Clinton: Tehran sanctions dissociate
Posted on May 20, 2010 by ralph
So, just when it seemed cornered by Western efforts for tougher sanctions, Iran has moved. And that move.
Thanks to the agreement with Brazil and Turkey for the exchange of low-enriched uranium nucSlear fuel, in one fell swoop managed to bring back the high seas any prospect of agreement reached at the expense of its nuclear ambitions and further disrupt the very notion of community International, whose will, especially since the end of the Cold War, was too often equated with the Western or American.
To achieve leaned two countries until recently confined to a regional role more effective dreamed (as Brazil) or not at all inclined to hinder the overall policy of the United States, even when severely destabilized the balance of its region (like Turkey). Especially with President Lula, Brazil has stopped toying with the idea that being the giant of South America could supply its aspirations to regional leadership, rather than make it virtually impossible. Also due to a series of setbacks suffered, Brazil for some years felt that their gigantism that prevented him to act as a primus inter pares in South America instead legitimized the ambition to play a global policy, pursued first by seeking agreements with South Africa, India, China, Russia itself. At the same time, and in no way paradoxical, Brazil Lula has gradually slipped from the positions sterile “antiyanqui ‘classical rhetoric of Latin American politics. A little ‘as it was for England, that the final defeat in the Hundred Years War could no longer play the game and Continental was’ forced’ to play a game world. Similarly, the failure on a regional scale has forced Brazil to think much more great, encouraging the growth in the role of these years.

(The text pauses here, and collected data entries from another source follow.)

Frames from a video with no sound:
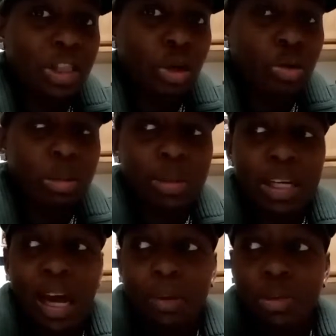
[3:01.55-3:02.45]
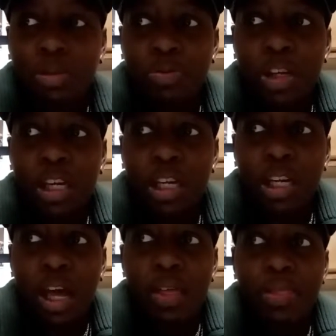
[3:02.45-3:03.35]
told them that I was a vegan,
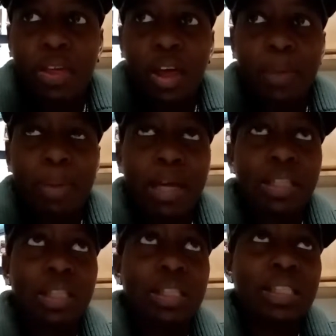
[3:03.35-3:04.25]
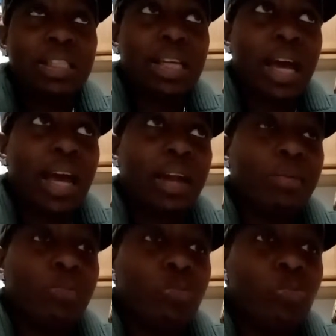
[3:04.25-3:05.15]
and they basically said,
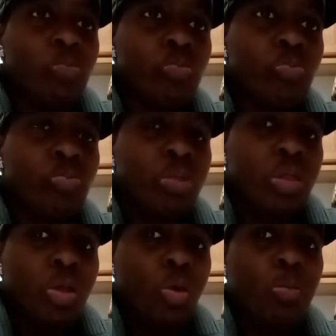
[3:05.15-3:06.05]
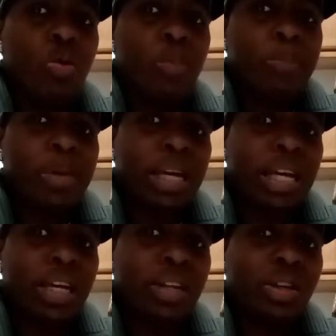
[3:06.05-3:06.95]
no more
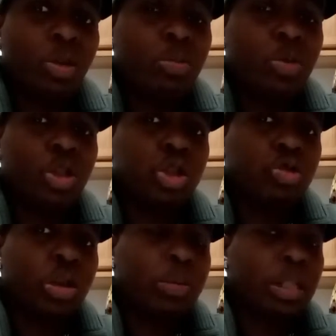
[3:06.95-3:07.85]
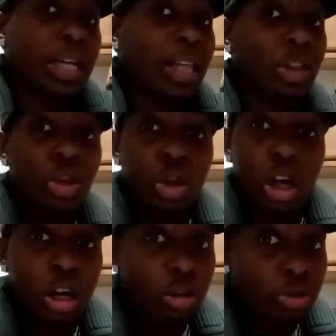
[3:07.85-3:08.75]
meat, no more shrimp, because I
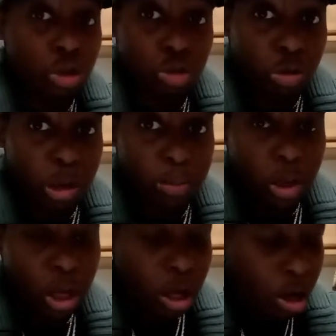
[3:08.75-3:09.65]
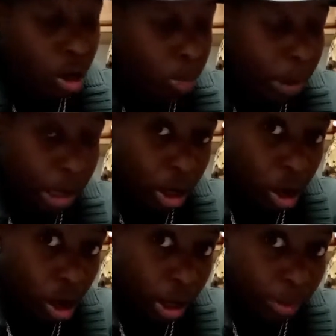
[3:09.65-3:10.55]
love shrimp. Oh my
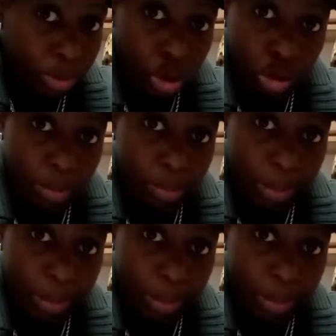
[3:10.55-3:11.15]
God, I'm a shrimp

Turkey Erdogan, meanwhile, has gradually had to find its own independent strategic positioning, enabling it to escape from close in which they had driven the substantial rejection of the European awaited membership and the increasingly direct and aggressive in the U.S. Middle East. Abandoned the ambitions of the Pan-Turkism (unification or the leadership of the Turkish-speaking peoples from Anatolia to the Caucasus to Central Asia), Ankara has begun to think of the Middle East and also helped by the ideological inclinations of the AKP, has pulled implications: it has cooled relations with Israel (which risked ballast action), it was reapplied to Syria and, especially, has decided to open a “regional strategic dialogue” with Iran, the real power in emerging .

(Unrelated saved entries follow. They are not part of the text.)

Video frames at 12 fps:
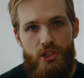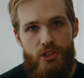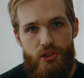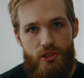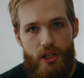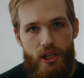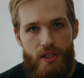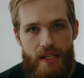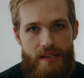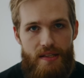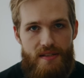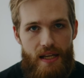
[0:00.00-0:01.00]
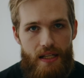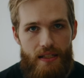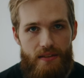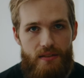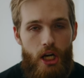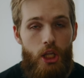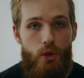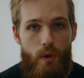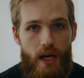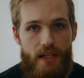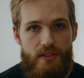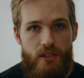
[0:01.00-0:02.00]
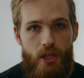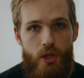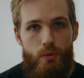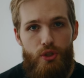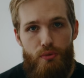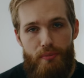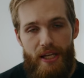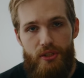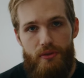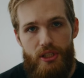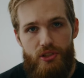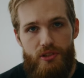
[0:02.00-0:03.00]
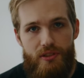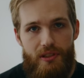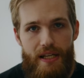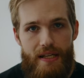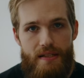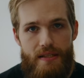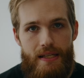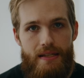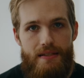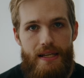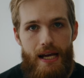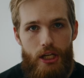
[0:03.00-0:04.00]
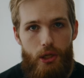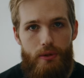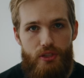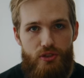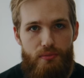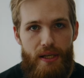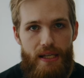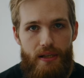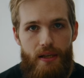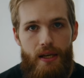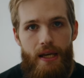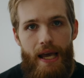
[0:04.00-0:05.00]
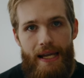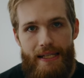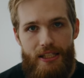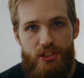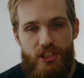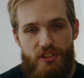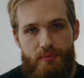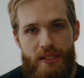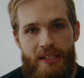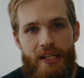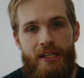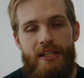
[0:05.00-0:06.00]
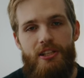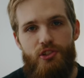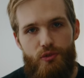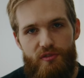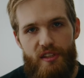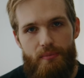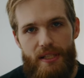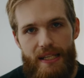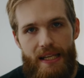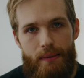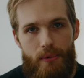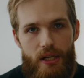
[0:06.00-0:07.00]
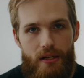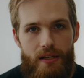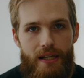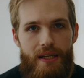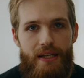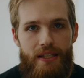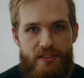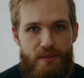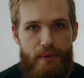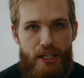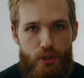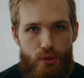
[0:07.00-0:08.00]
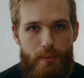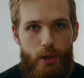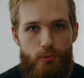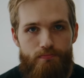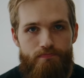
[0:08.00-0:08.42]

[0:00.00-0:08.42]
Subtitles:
turned on in the settings. Otherwise, when you manually turn the lens, it is not going to make any adjustment unless you flip the camera into manual mode.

The Iranians, once identified the gap in the international deployment, we are stuck in a gallop, aware that, once given, would be immediately enlarged. And so it happened: the return of Russia and China to a very lukewarm about the prospect of further sanctions, despite the announcement by Hillary Clinton to agree on a new text. Now even France is hesitating, worried that at this point and for a while ‘, any attempt to show determination towards Tehran could make it even clearer that the issue of non-proliferation the West is increasingly lonely position. Proliferation, in reality, the interests of actors are willing to concentric circles. At the core, most Americans remain concerned that (the Russians) are one of two major nuclear powers, but that (unlike the Russians) are also major shareholders, beneficiaries and guarantors of an international system that is still designed by Washington . A little ‘more external Europeans, in that you recognize, but which are available or a resigned his part-fact and still appear far less determined to defend it “at any cost.” Much more than the other major external actors, emerging or re-emerging: from China to Russia (just) to India to Brazil to Turkey, whose policies are actually announcing that the centrality of Western international order is being rapidly overcome.